▶ [Brief]: Quote only the lines that start at the line with "(747.53 s to 748.57 s)" and run to the end of the entries; omit the pictures.

[Input — start]

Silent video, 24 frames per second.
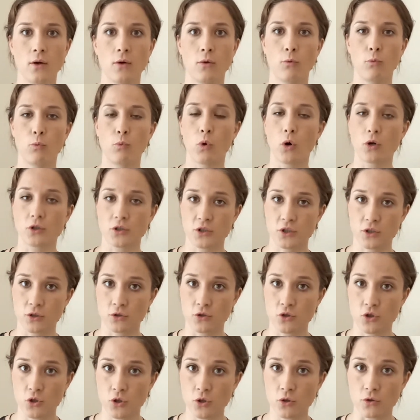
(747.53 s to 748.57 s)
what you
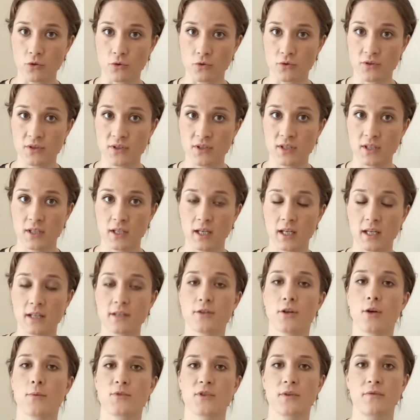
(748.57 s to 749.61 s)
choose in
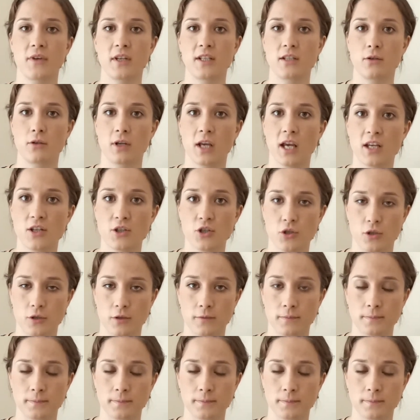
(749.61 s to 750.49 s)
terms of education.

[Input — finish]

▶ [Answer space]:
(747.53 s to 748.57 s)
what you
(748.57 s to 749.61 s)
choose in
(749.61 s to 750.49 s)
terms of education.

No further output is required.